Illicit market in just seven select manufacturing sectors including FMCG, packaged foods, tobacco, alcohol and mobile phones had led to a loss to the nation to the tune of Rs 32,239 crore during 2014, a report released by FICCI said on Tuesday.
The FICCI report prepared by its Committee Against Smuggling and Counterfeiting Activities Destroying the Economy and titled “Illicit Market: A Threat to Our National Interest” released here said the loss was inclusive of both direct and indirect taxes, with the indirect taxes component working out to a whopping Rs 34,020 crore.
While counterfeiting and illicit trade in tobacco products accounted for the maximum revenue loss – nearly 23 per cent of the total loss which works out to about Rs 9139 crore, mobile phones accounted for 17 per cent (Rs 6705 crore), alcohol 16 per cent (Rs 6309 crore), and FMCG packaged food also about 16 per cent (Rs 6096 crore), the report said.
The study also revealed that during the course of two years from 2011-12 to 2013-14, revenue loss to the government had grown exponentially by Rs. 13,049 crores, an increase by 49.8 per cent.
Assam, the report said, has seen a significant growth in illicit trade among these sectors in the last couple of years with the state emerging as one of the fastest growing markets for illegal cigarettes and alcohol in the entire country. Assam’s illegal cigarette industry is estimated at more than 25 per cent of the total cigarette market in the state.
“While the supply of legal cigarettes showed a decline, the illegal players have taken over this market which is growing at a higher rate.

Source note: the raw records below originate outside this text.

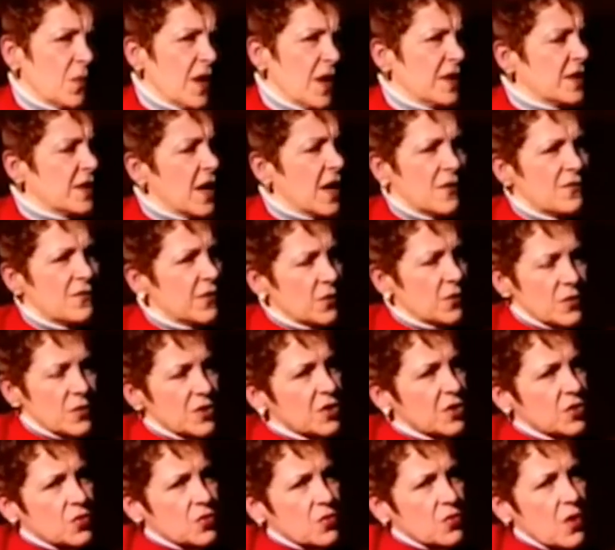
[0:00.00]
and not very
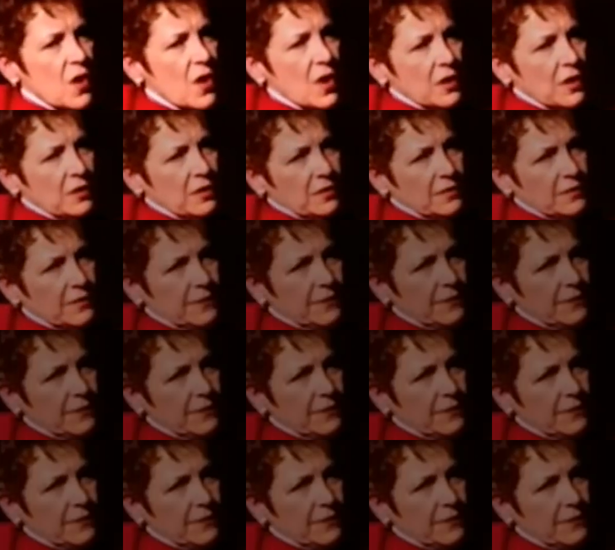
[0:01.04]
strong.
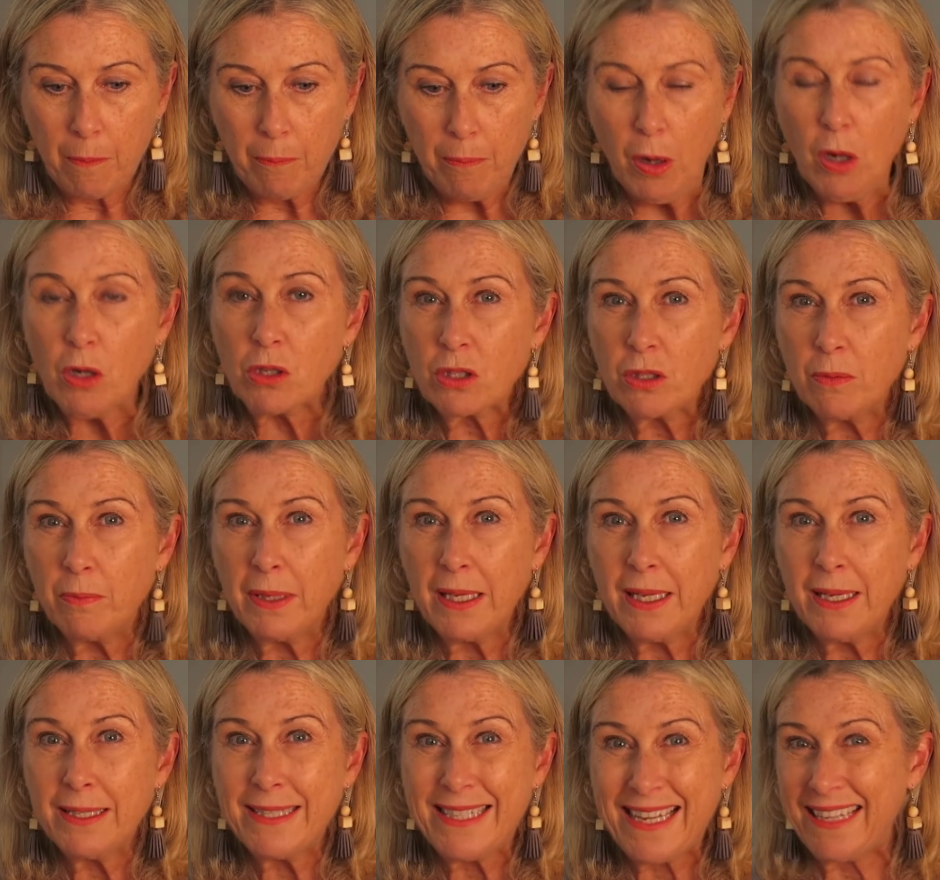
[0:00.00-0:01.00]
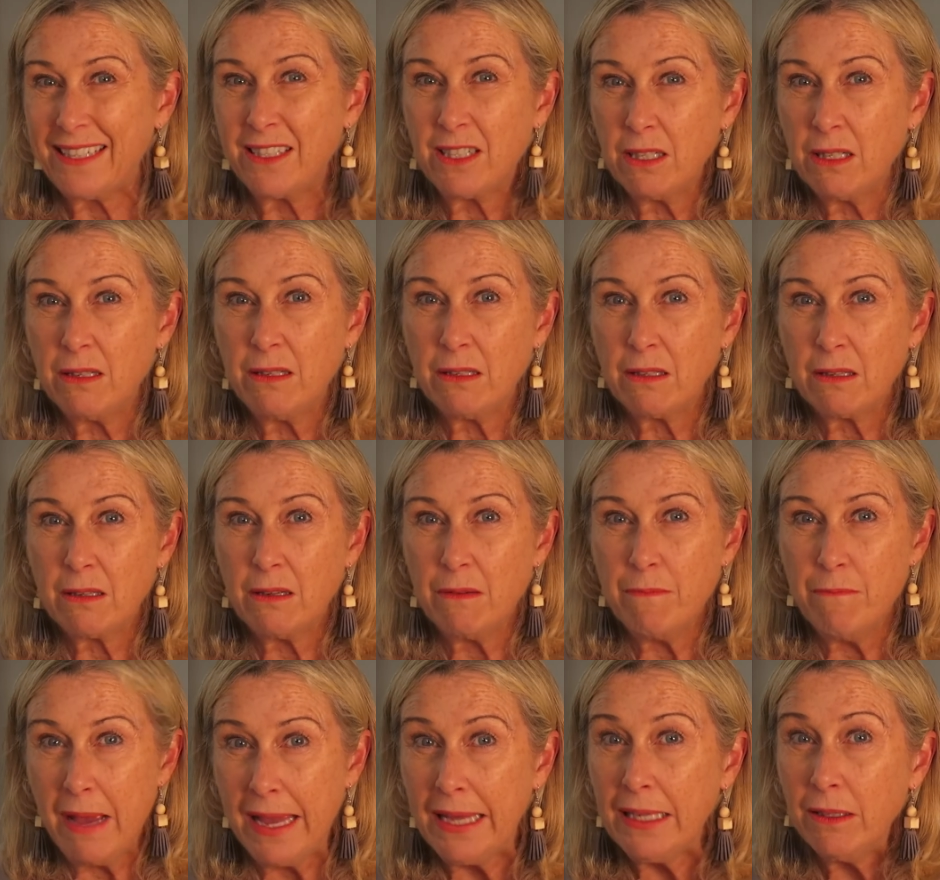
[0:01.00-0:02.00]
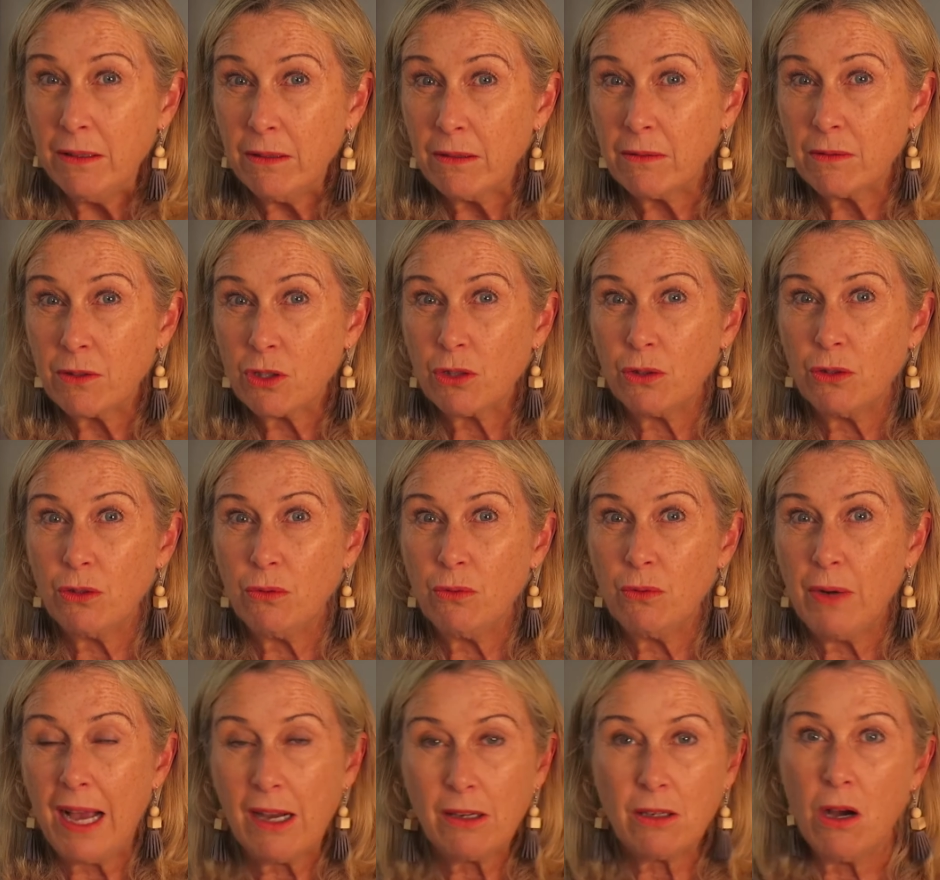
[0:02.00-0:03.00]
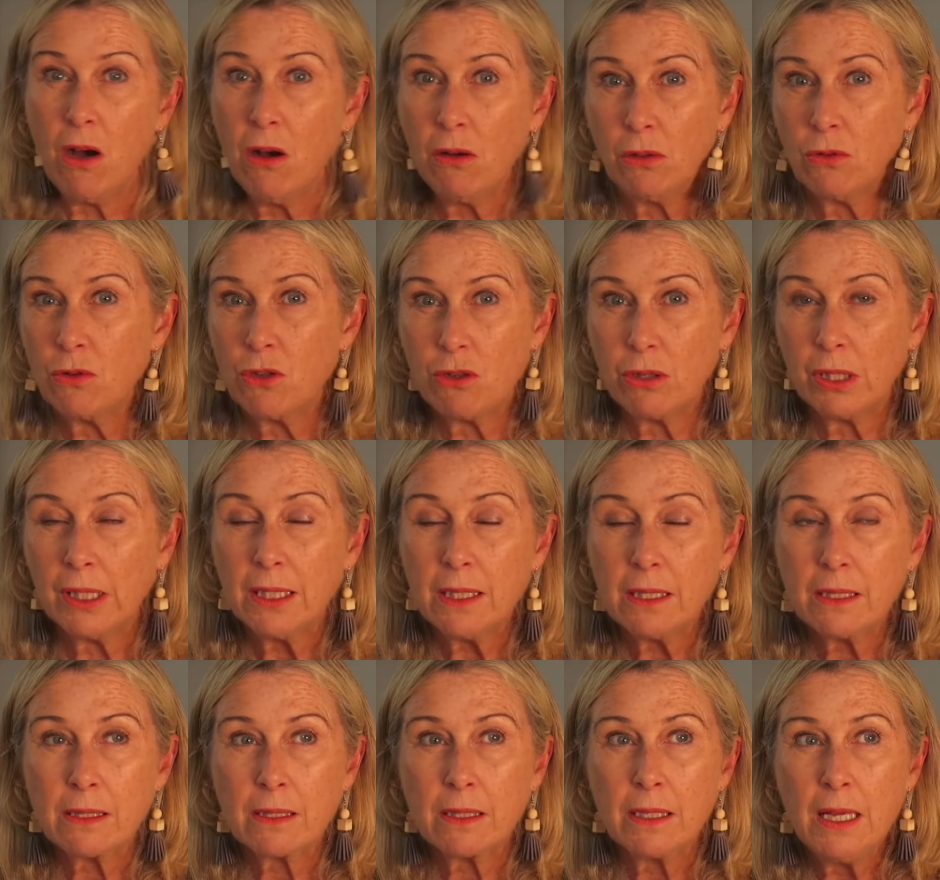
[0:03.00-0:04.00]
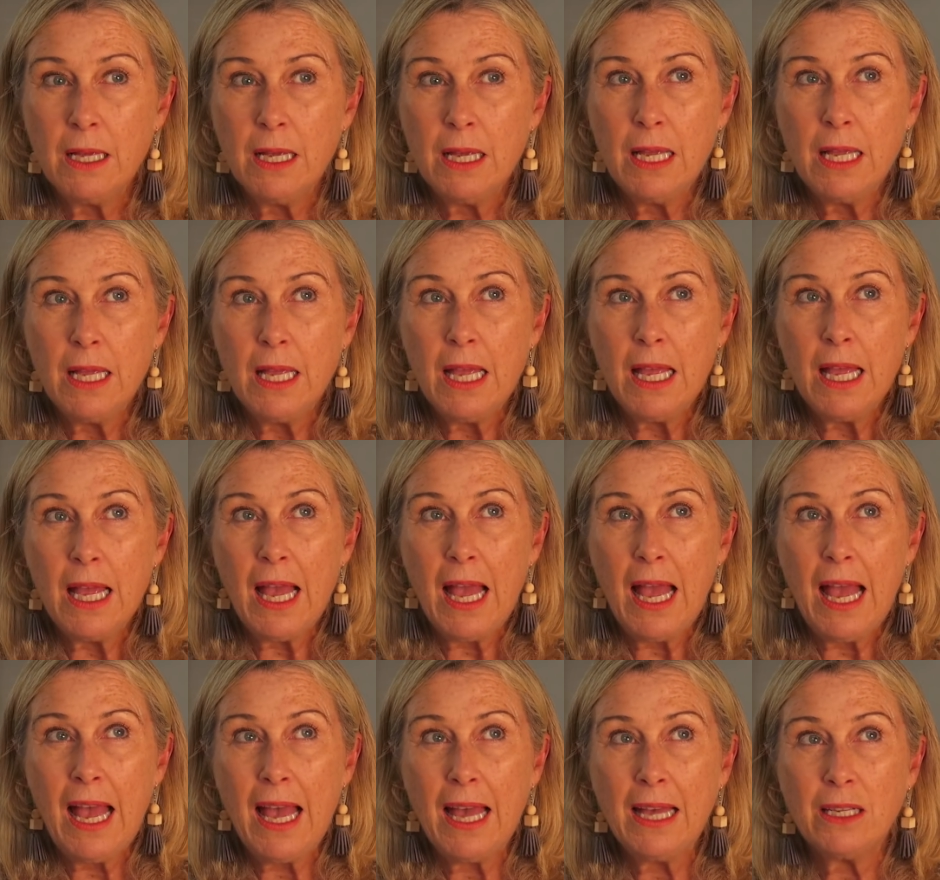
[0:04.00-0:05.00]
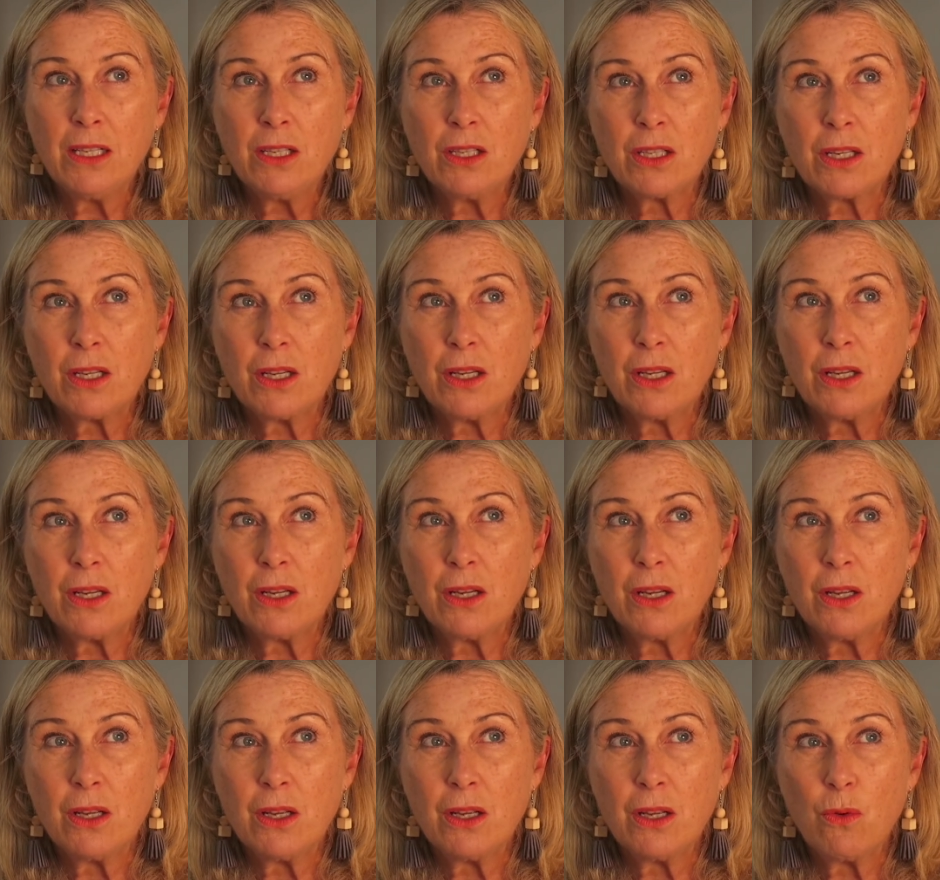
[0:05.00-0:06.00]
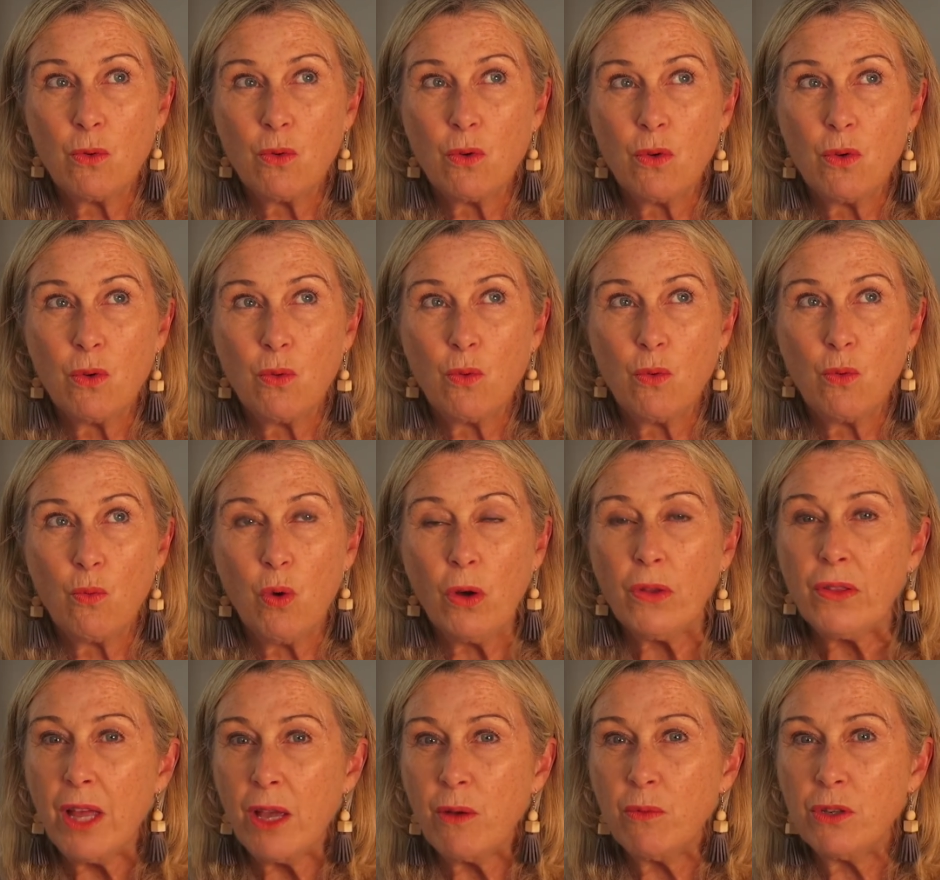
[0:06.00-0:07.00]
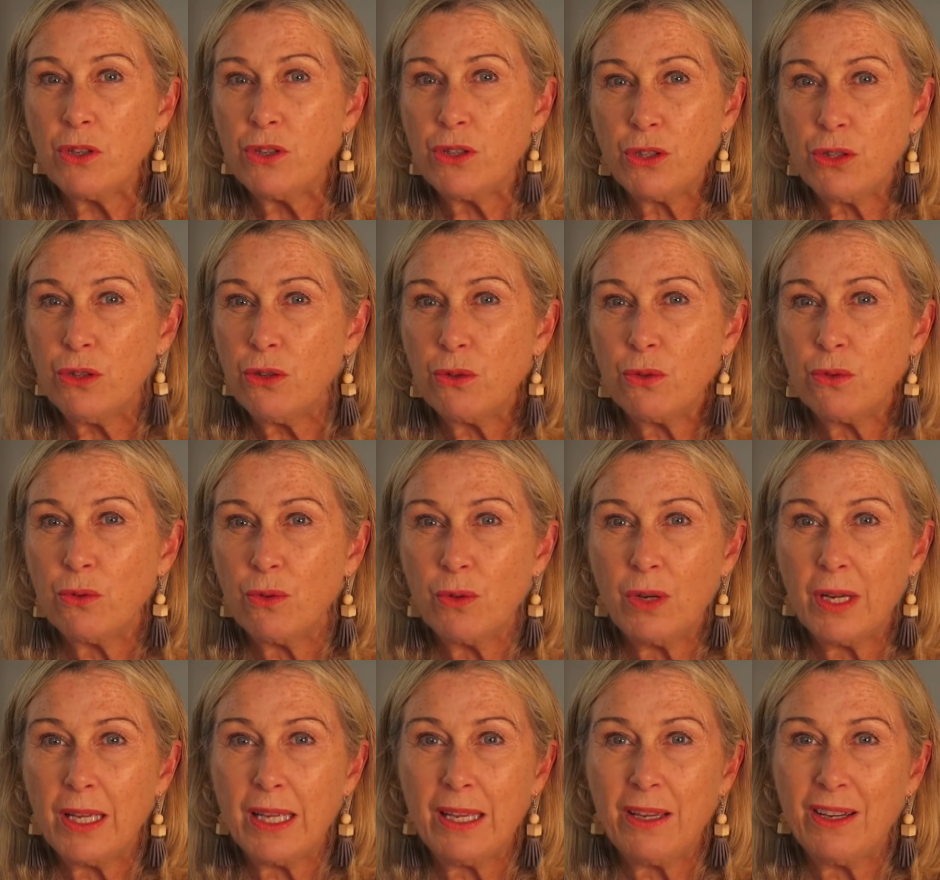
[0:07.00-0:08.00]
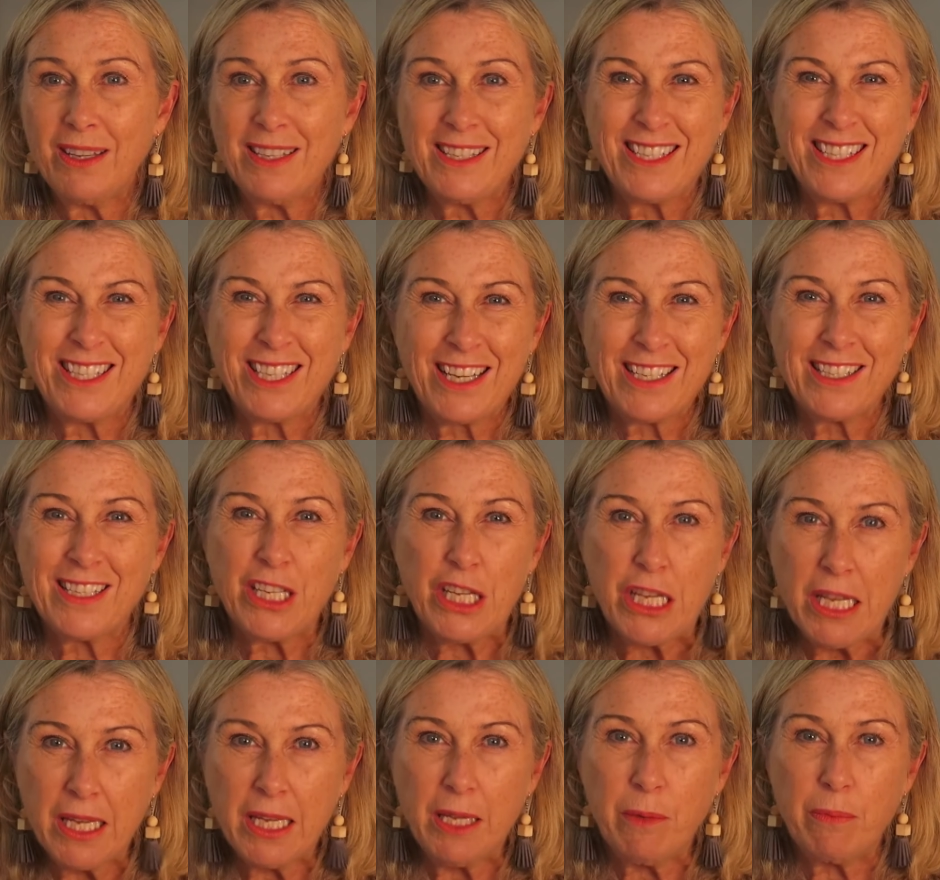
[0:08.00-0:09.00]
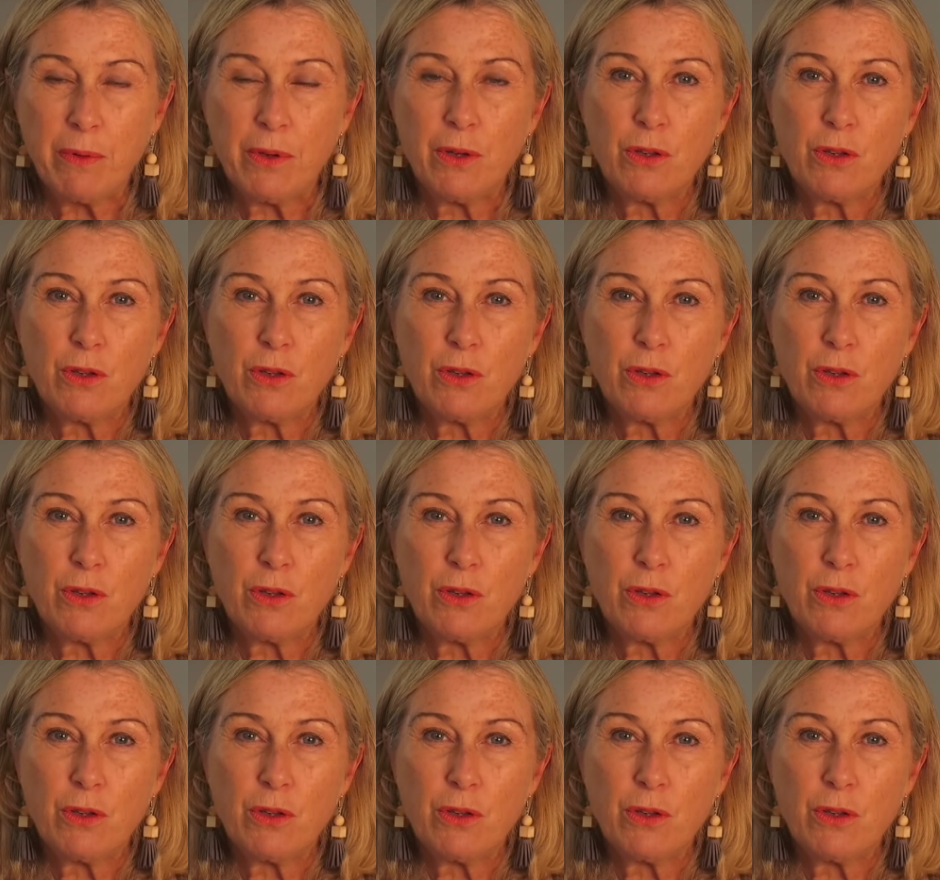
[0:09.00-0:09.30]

possibly addicted men to alcohol or drugs. And what they would do is just keep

In case of alcohol, the illegal market has also grown significantly in Assam in value and is much higher in quantity especially for IMFL and imported liquor,” it said.
The study also said that there was a relationship between high taxes and availability of illicit products. “High tax rates tend to exacerbate illicit markets by creating greater demand for cheap, tax-evaded and counterfeit substitutes. A significant reason for this being that high tariffs and taxes create opportunities for those involved in illicit markets to step in and supply ‘reduced’ versions of the original product at lower prices,” it said, pointing out it was particularly true for the tobacco and alcohol Industry.
“These industries (tobacco and alcohol) are not only highly taxed; the tax structure is highly complex in nature. Besides, there are considerable differences in tax rates between states which open up opportunities for illegal cross-border trade,” it said.
The FICCI report also pointed out that smuggled international contraband cigarettes were another big menace contributing significantly to the alarming growth of illegal cigarette industry in Assam and the Northeastern region.
While Assam shares a porous international border with Bangladesh, other Northeastern states too share similar borders with Myanmar, Bangladesh and China. “There is a sizable influx of cheap king-sized smuggled cigarettes from countries like Bangladesh, China and Myanmar into Assam. The Northeast has thus become a distribution centre for the rest of the country for such cheap smuggled cigarettes originating in the neighbouring countries,” it said.
“As bulk of these smuggled cigarettes are transported from Assam and other Northeastern states to rest of the country by various modes of transport, such illegal cigarettes totally defeat the tobacco control objectives of the government as they neither bear any health warnings required under Indian laws, nor do they have other mandatory declarations like MRP, as well as date and place of manufacture,” the FICCI report said.